Man-in-the-Middle (MITM) Attacks

In a MITM attack, an attacker intercepts traffic and presents their own certificate. If successful, they can read and modify all encrypted traffic.

Warning Signs of MITM

  • • Unexpected certificate warnings on trusted sites
  • • Certificate issuer you don't recognize
  • • Certificate issued by corporate proxy
  • • Public WiFi presenting different certificates

How MITM Works

  1. 1. Attacker positions between you and server (ARP spoofing, DNS hijack, rogue WiFi)
  2. 2. Attacker generates fake certificate for the target domain
  3. 3. Your browser connects to attacker, attacker connects to real server
  4. 4. Attacker decrypts, reads/modifies, re-encrypts all traffic

Protections

  • Certificate Transparency: All certs logged publicly
  • HSTS: Forces HTTPS, prevents downgrade attacks
  • Certificate Pinning: Mobile apps only accept specific certs

Self-Signed Certificate Errors

Self-signed certificates are not signed by a trusted CA. They're useful for testing but should never be used in production for public-facing services.

When Self-Signed Is Acceptable

Local development environments
Internal testing servers
Internal APIs with explicit trust (mTLS)

Generate Self-Signed for Testing

# Generate self-signed certificate (for testing only!)
openssl req -x509 -newkey rsa:4096 \
  -keyout key.pem -out cert.pem \
  -days 365 -nodes \
  -subj "/CN=localhost"

Troubleshooting Commands

Essential OpenSSL commands for diagnosing certificate problems.

Full Connection Test

# Complete TLS connection with verbose output
openssl s_client -connect example.com:443 \
  -servername example.com -status -tlsextdebug

Check All Certificate Details

# Download and examine certificate
echo | openssl s_client -connect example.com:443 2>/dev/null | \
  openssl x509 -noout -text

Test Specific TLS Version

# Test TLS 1.2 specifically
openssl s_client -connect example.com:443 -tls1_2

# Test TLS 1.3 specifically  
openssl s_client -connect example.com:443 -tls1_3

Frequently Asked Questions

Why do expired certificates still work on some devices?

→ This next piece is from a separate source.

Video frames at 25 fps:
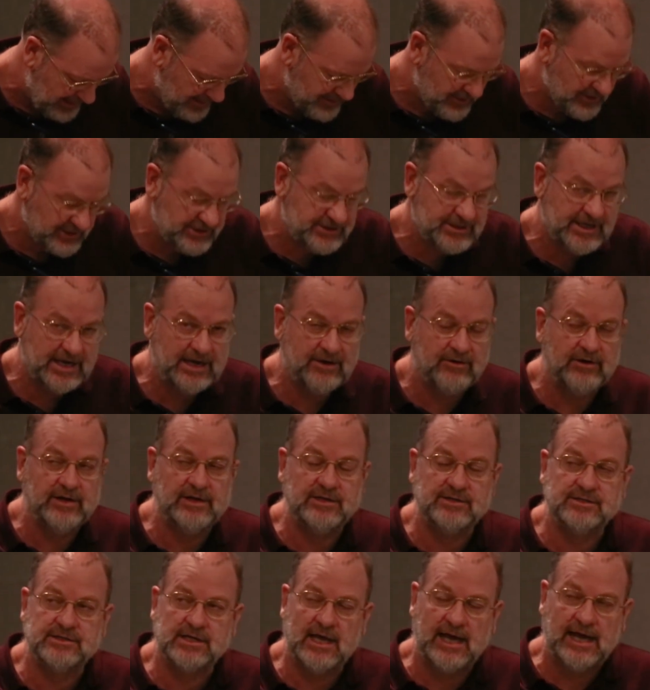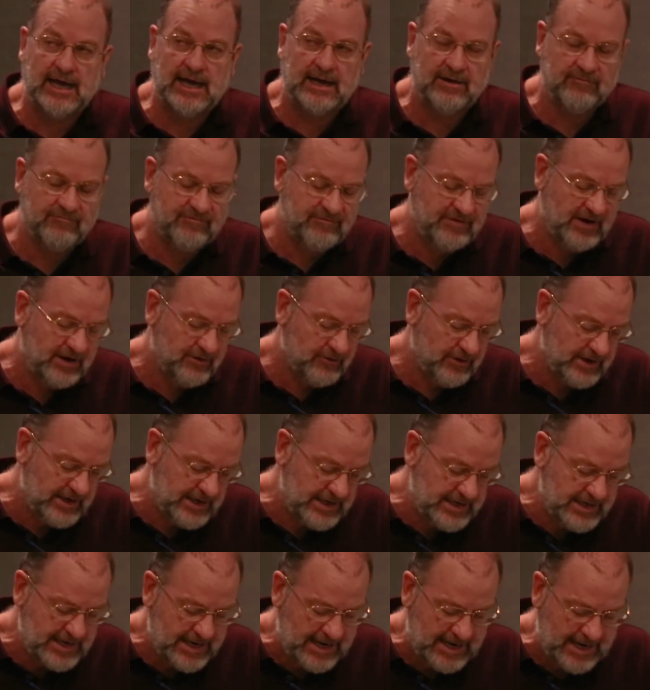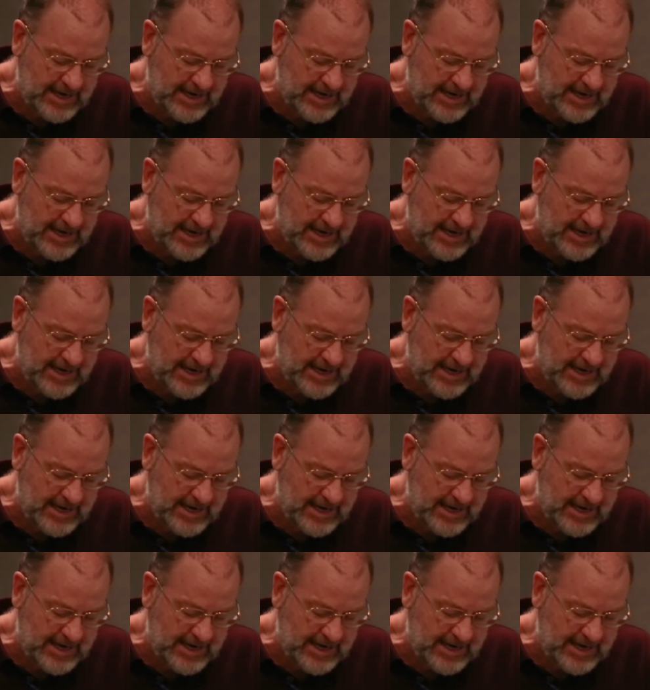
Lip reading: these areas are very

Some older devices or systems may have outdated certificate checks or users can bypass warnings. This is dangerous and should never be relied upon.

Can I ignore certificate errors for testing?

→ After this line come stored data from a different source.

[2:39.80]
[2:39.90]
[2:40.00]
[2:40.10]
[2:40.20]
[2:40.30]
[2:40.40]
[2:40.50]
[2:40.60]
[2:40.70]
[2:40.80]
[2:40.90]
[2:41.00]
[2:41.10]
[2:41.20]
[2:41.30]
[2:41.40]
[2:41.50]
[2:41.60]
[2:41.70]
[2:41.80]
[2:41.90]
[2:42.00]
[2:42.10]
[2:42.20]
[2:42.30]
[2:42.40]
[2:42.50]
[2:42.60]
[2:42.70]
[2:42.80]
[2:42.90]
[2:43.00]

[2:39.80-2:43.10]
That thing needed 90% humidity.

In development only, with tools like curl -k or browser flags. Never in production or with sensitive data.

How quickly do browsers check for revocation?

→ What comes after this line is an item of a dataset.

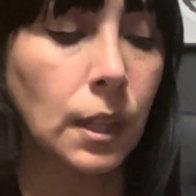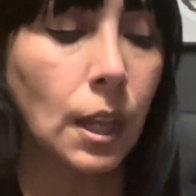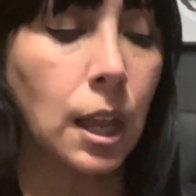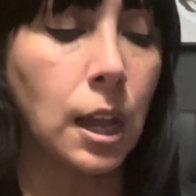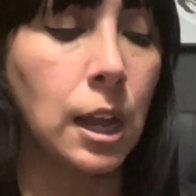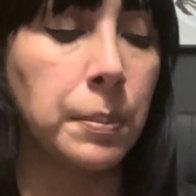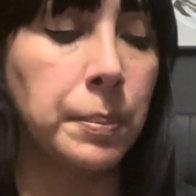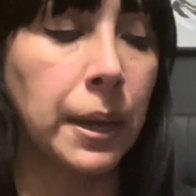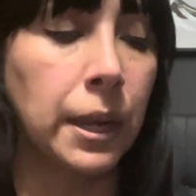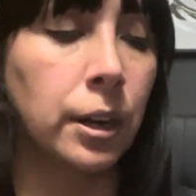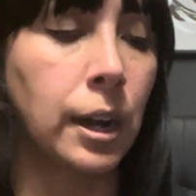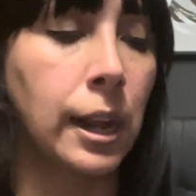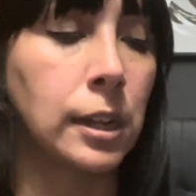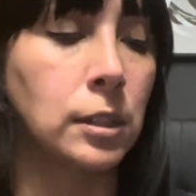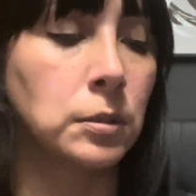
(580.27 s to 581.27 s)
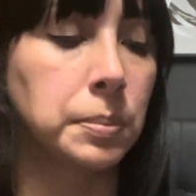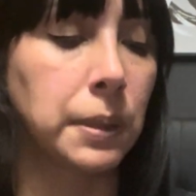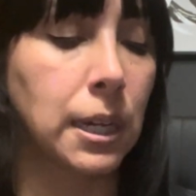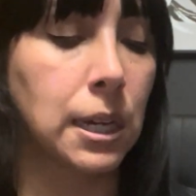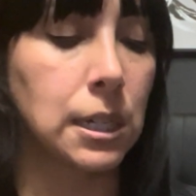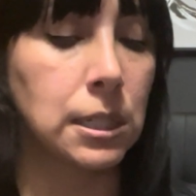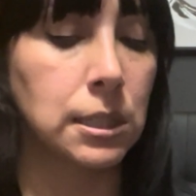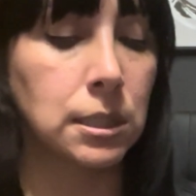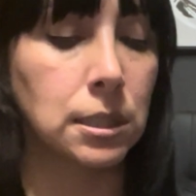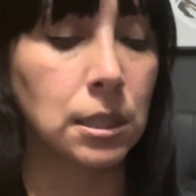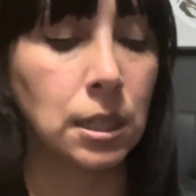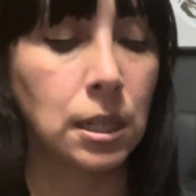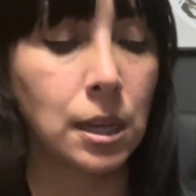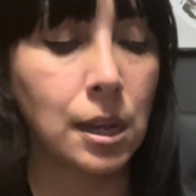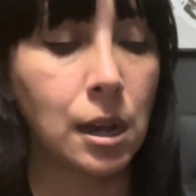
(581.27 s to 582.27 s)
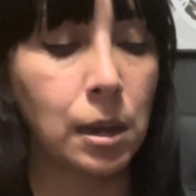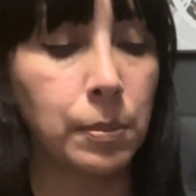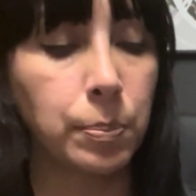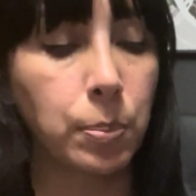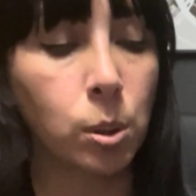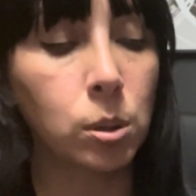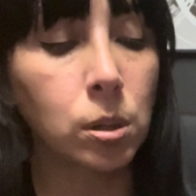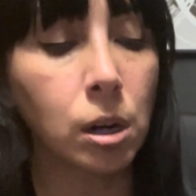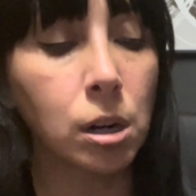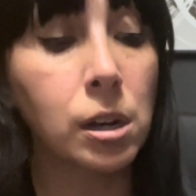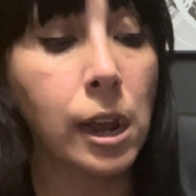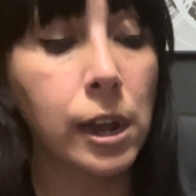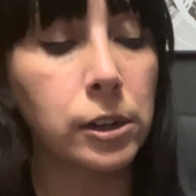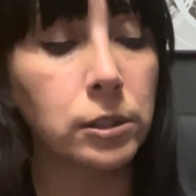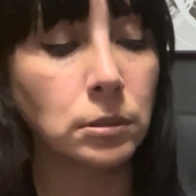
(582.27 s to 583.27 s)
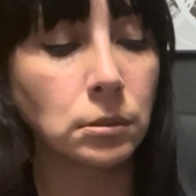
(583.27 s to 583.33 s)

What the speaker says: I'm better now because I'm poorer now.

OCSP checks happen in real-time but may be cached. CRLs are downloaded periodically. Some browsers use OCSP Stapling for faster checks.

What's the 'Your connection is not private' error?

This generic message covers multiple issues: expired certs, name mismatches, untrusted issuers, or potential MITM attacks. Check the error code for specifics.

How do I know if I'm being MITM attacked?

Compare certificate fingerprints from different networks/devices. Use Certificate Transparency logs to see all issued certificates for your domain.